Crônica de Sábado: Ano Novo e Vida Nova, segundo o Betão da Penha
07/01/2022 15:34:23
Crônica 07/01/2022 15:34:23
Crônica de Sábado: Ano Novo e Vida Nova, segundo o Betão da Penha
A primeira providência no novo endereço (e provavelmente o principal motivo para o retorno ao bairro) foi uma imensa, espetacular e fantástica festa de reveillon
Nos últimos dias do ano, Adalberto Medeiros Silva e Souza, também conhecido mundialmente como Betão da Penha, abandonou o subúrbio e foi morar no centro da cidade. Ninguém entendeu nada. A perplexidade aumentou quando, uma semana depois, o caminhão de mudanças trouxe tudo de volta. A vizinhança, movida pela fofoca, inventou algumas histórias para tentar explicar os fatos.
De acordo com Marinalva Sandoval, tudo estava resumido em três palavras: golpe do baú. E explicava: Eulália, viúva e rica, que morava ali na outra esquina, tinha sido enganada pelo cafajeste. Em momento de pura insanidade transferiu em cartório parte de seus bens para o patife. Agora que as chamas da paixão haviam se transformado em cinzas, o safado decidira aproveitar a vida, longe do local do crime.
Pedro Sargento (homem de mau humor e péssima reputação, suspeito de envolvimento em vários tiroteios) tinha outra versão. Disse para quem quisesse escutar que tivera uma conversa séria com Betão e o fizera refletir sobre a vida (e a morte). Aconselhou o sujeito, antes que a desgraça acontecesse, que era melhor passar um tempo longe do bairro. Precisei proteger Maria das Graças, minha filha caçula, explicou para os clientes do bar Grenal.
Os boatos também mencionavam o tumultuado romance entre Betão e a socialite Elizabeth Macarrônica.
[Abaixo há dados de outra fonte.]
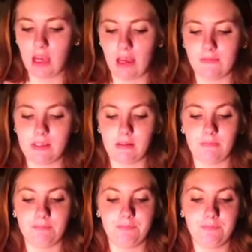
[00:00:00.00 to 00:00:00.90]
have
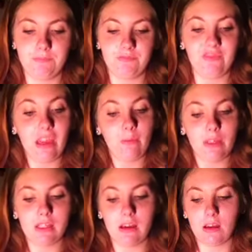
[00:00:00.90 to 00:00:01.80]
some
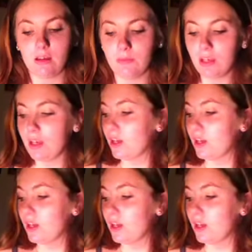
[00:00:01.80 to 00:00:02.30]
family time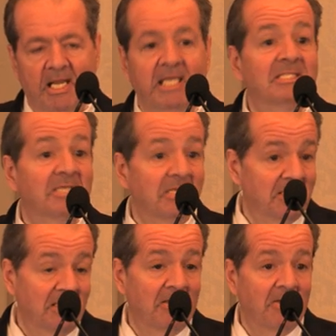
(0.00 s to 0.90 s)
And I can tell
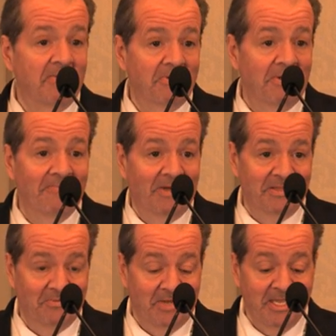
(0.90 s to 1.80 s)
you now, by
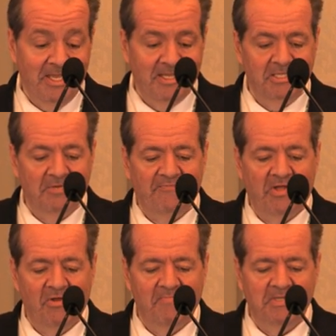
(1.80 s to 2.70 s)
the way, a little
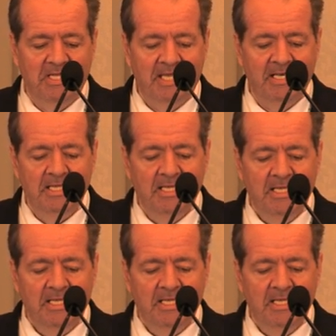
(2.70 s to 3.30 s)
follow-up on that.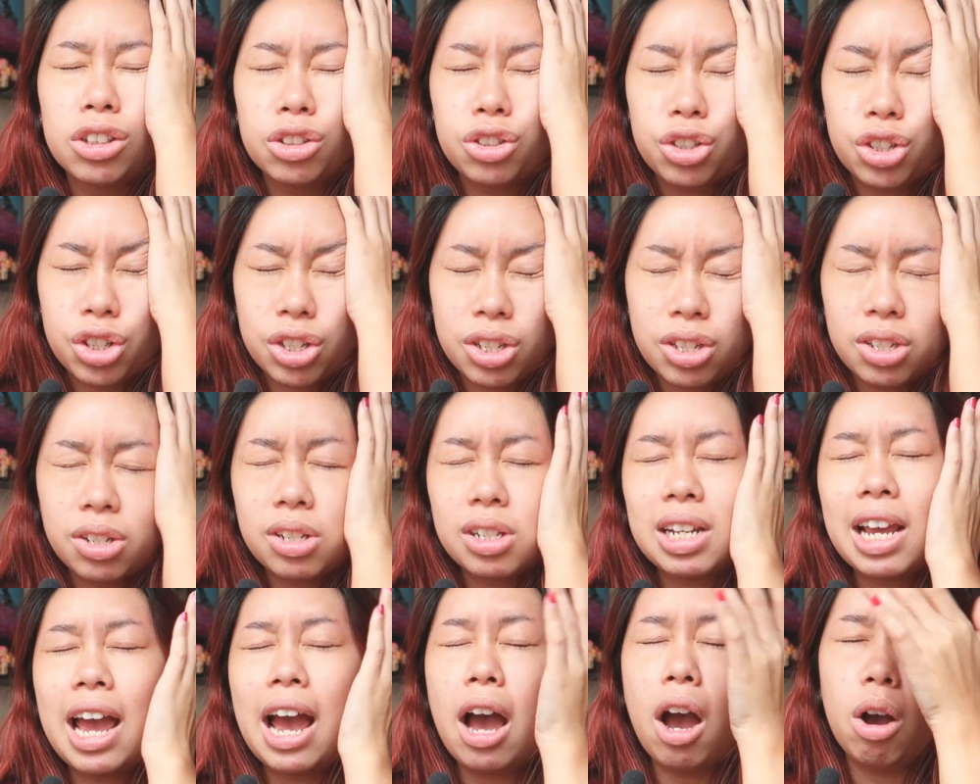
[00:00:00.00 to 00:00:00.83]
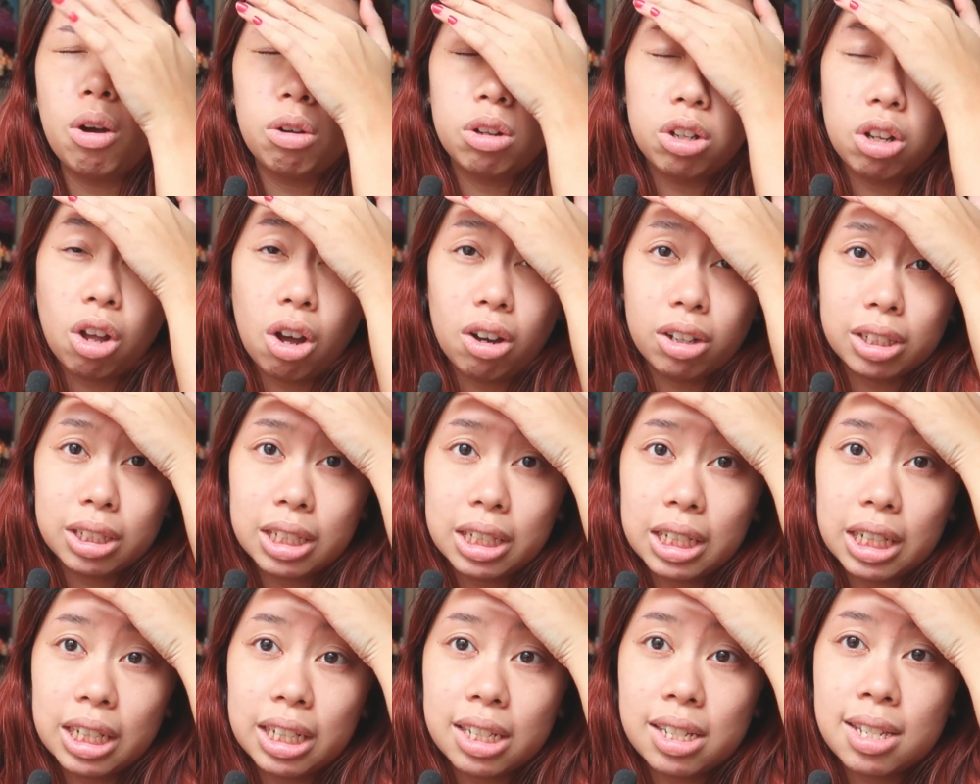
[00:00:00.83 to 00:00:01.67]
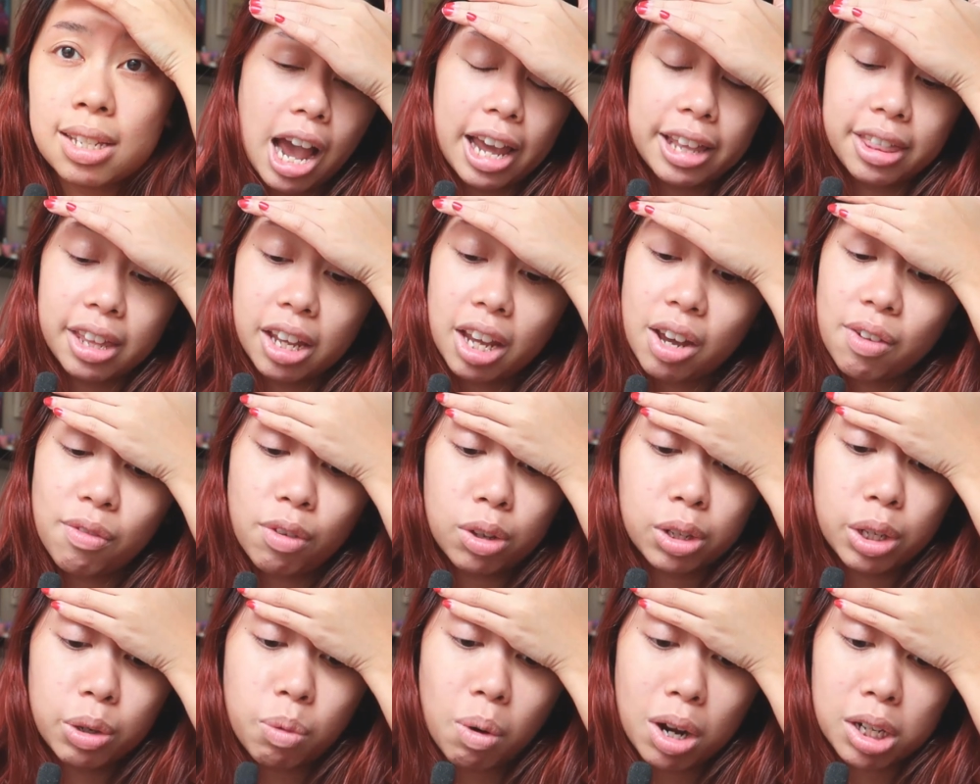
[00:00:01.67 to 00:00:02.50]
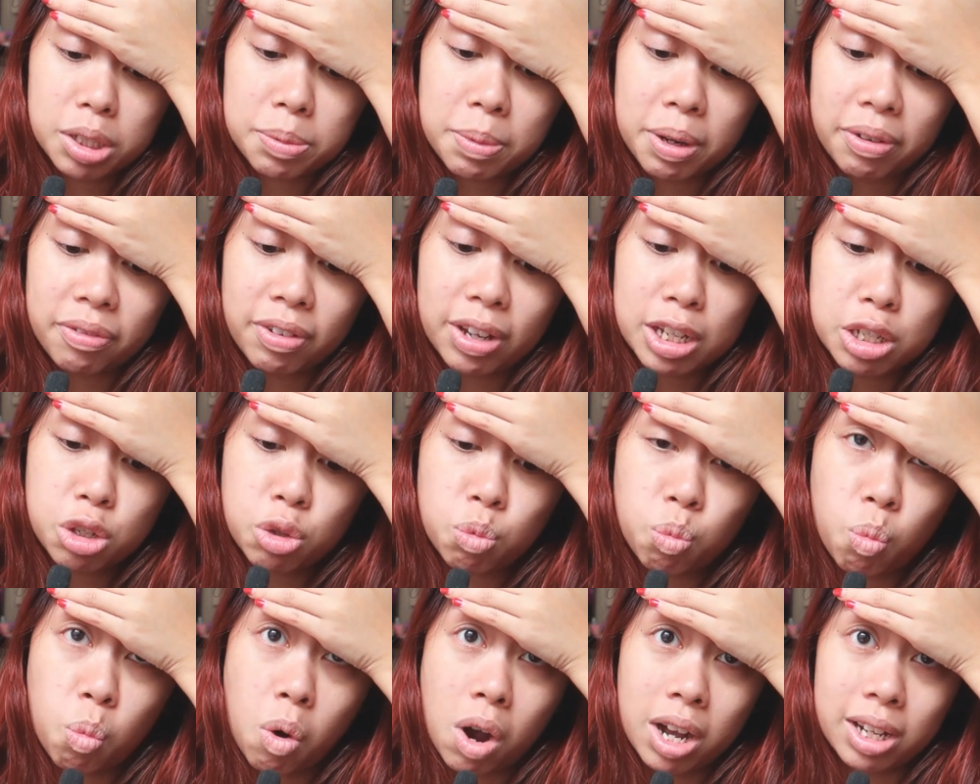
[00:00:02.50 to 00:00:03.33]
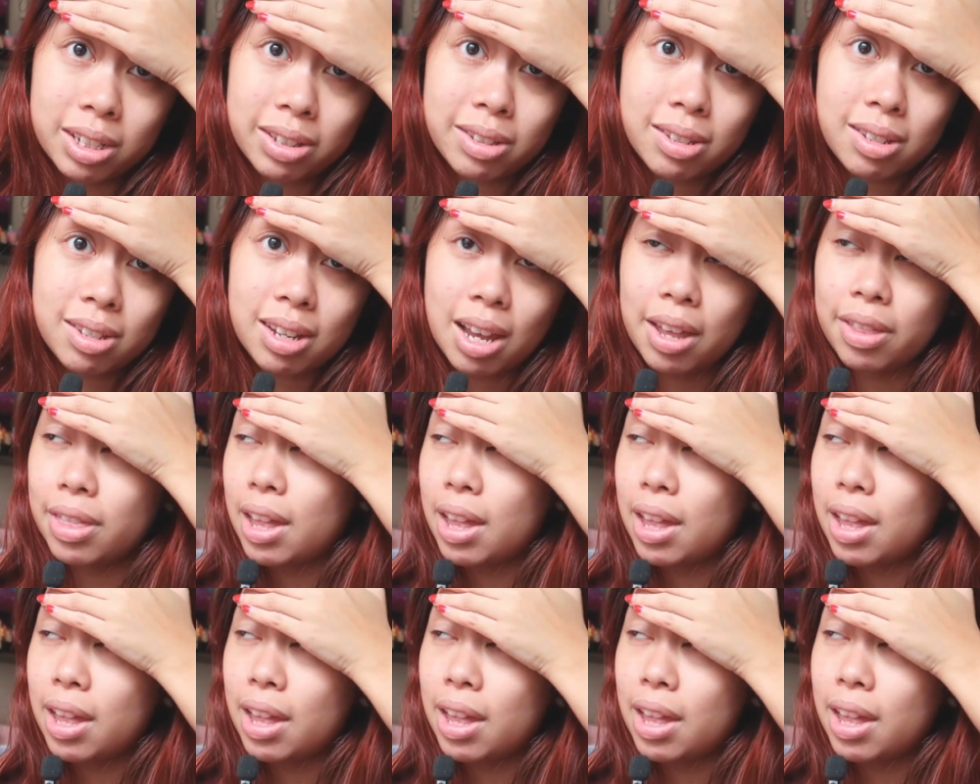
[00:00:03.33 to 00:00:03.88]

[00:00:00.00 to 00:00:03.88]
just how clogged it is. I think I've only washed my face once, and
A madame estava exigindo dedicação integral do namorado. Após prometer um mundo sem fundo, e muito mais, Elizabeth providenciou a mudança (além do endereço, queria transformar o namorado em homem civilizado, desses que frequentam clubes sociais, usam roupas de grife e aparentam ser inteligentes). Seja qual for o motivo, Betão de Penha, com suas bombachas sujas, folha de capim no canto da boca e chinelo de dedo, mudou−se de mala e cuia para um desses cortiços verticais que chacoalham o coração da cidade.
A primeira providência no novo endereço (e provavelmente o principal motivo para o retorno ao bairro) foi uma imensa, espetacular e fantástica festa de reveillon.
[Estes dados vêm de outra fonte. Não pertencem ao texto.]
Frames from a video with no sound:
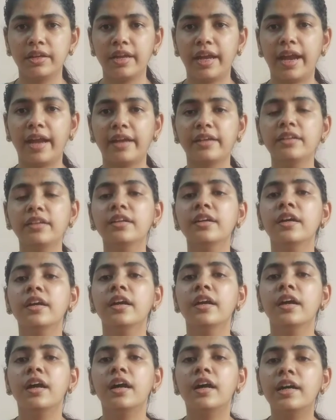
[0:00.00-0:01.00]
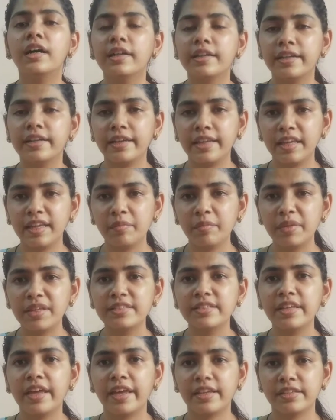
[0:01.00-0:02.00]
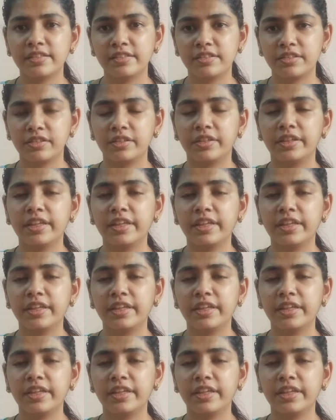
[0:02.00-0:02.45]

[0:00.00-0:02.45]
and her name is Hester.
Betão convidou para o evento os mais variados exemplares da fauna e da flora regional.
A música, uma mistura de sertanojo natibesta com roquinrol aborrecente, acordou o quarteirão inteiro. Um dos vizinhos, Frederico Antunes, perdeu a paciência e foi reclamar. No corredor, ao ver a movimentação, principalmente as garotas vestindo shorts minúsculos, perdeu a razão e abriu a lata de cerveja que, como um passe de mágica, alguém colocou na sua mão.
No melhor da bagunça, a festa foi interrompida por gritos furiosos. Ao notar a ausência do "com azar" no tálamo conjugal, a digníssima consorte de Frederico não pensou duas vezes e foi tentar impedir que o canalha se transformasse em Fred, o pobre. Sabia que o marido não resistia a um rostinho bonito. Fato que se comprovou quando, naquele antro de indecências, viu o marido obnubilado pela exuberância calipígia de Adriana Toda Hora.
Disposta a mostrar com quantos paus de macarrão se faz uma briga, a megera só se acalmou quando acertou o marido com o primeiro vaso que encontrou ao alcance da mão.
Foi um estrago. Frederico caiu desmaiado, sangue escorrendo pela testa, gritos histéricos dos convidados em fuga, sirene policial, ambulâncias, vinte pessoas presas, o inferno tomando conta de tudo.
Betão da Penha, do outro lado da rua, apoiado no balcão da lanchonete, tomando refrigerante, assistiu ao espetáculo com um sorriso satisfeito no rosto.